We need not speculate on the efficacy of any such proposed remedy. Indeed, Dr. Barrett attempted to follow this very path and comply with this panel’s original holding by filing a civil action for damages under Section 7431. The District Court granted summary judgment for the government and Dr. Barrett was forced to bring his claim before the Fifth Circuit yet another time. This Court reversed the grant of summary judgment. Barrett v. United States, 795 F.2d 446 (5th Cir.1986). After three cases in the District Court and three times in this Court — a total of twelve United States Judges — the doctor has yet to get the protection which Texas Heart assures.

Nowhere can the injustice of restricting taxpayers to post-injury remedies be seen as well as it can in this case. Dr. Barrett’s attempts to follow the course of conduct urged by the concurring — yet unbinding— opinion have resulted in no relief and a considerable waste of time and money by the taxpayer, the government, and the courts. The position urged in this panel’s original holding and in the concurring opinion on rehearing has already proven that restricting the taxpayer to post-injury remedies is not only inefficient, but most importantly, it is ineffective. This rehearing is the fourth time this circuit has heard virtually the same claim by Dr. Barrett and has yet to provide him any relief. We now have the clear indication of the burden imposed upon these proceedings and the time-consuming litigation that sections 6109 and 7431 entail; however, contrary to the concurring opinion, the true burden has resulted from prohibiting the District Court from examining the question at the summons enforcement hearings when it had all the evidence before it and was in a position to prevent both the harm and the wasteful, time-consuming litigation that has followed.

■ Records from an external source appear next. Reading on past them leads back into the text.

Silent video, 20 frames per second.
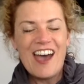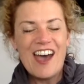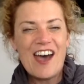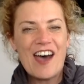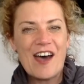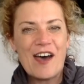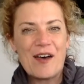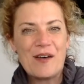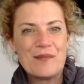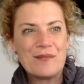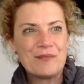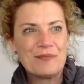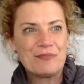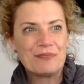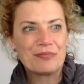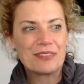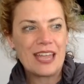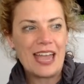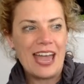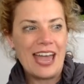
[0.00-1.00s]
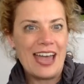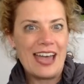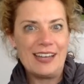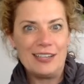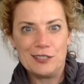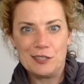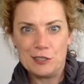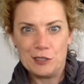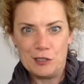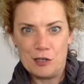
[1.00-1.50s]

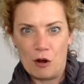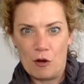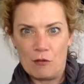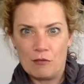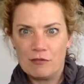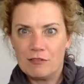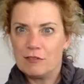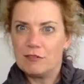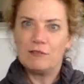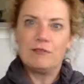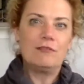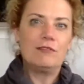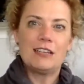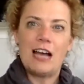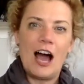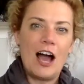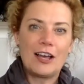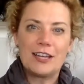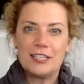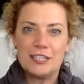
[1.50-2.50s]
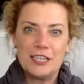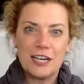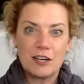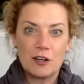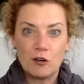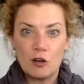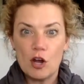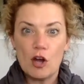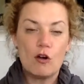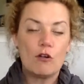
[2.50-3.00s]
hockey stick
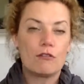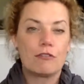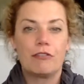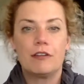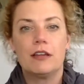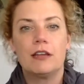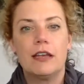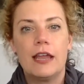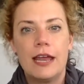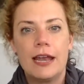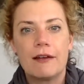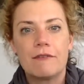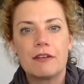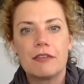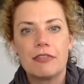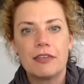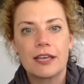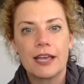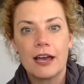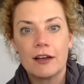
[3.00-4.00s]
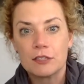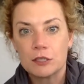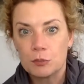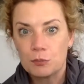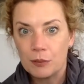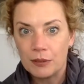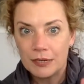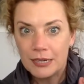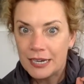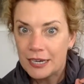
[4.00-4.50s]
growth and everything else.
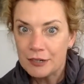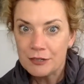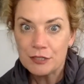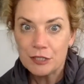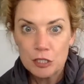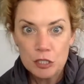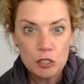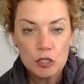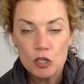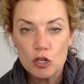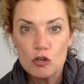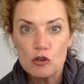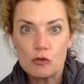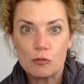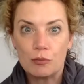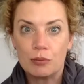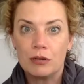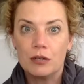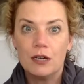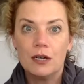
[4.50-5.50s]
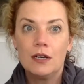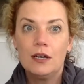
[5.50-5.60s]
But here's a scoop.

I do not believe Congress intended to preclude the courts from preventing unnecessary injuries when they adopted legislation to compensate taxpayers for unnecessary injuries. Disclosing information which would violate sections 6103 and 7431 clearly constitutes an unlawful disclosure and would be an abuse of discretion to permit the disclosure of return information that is, by statute, not necessary to the investigation. Therefore, I read Texas Heart's mandate permitting the District Court to use conditional enforcement at the summons enforcement proceeding as totally consistent with the unambiguous intent of the guidelines established by Congress and interpreted by the Supreme Court.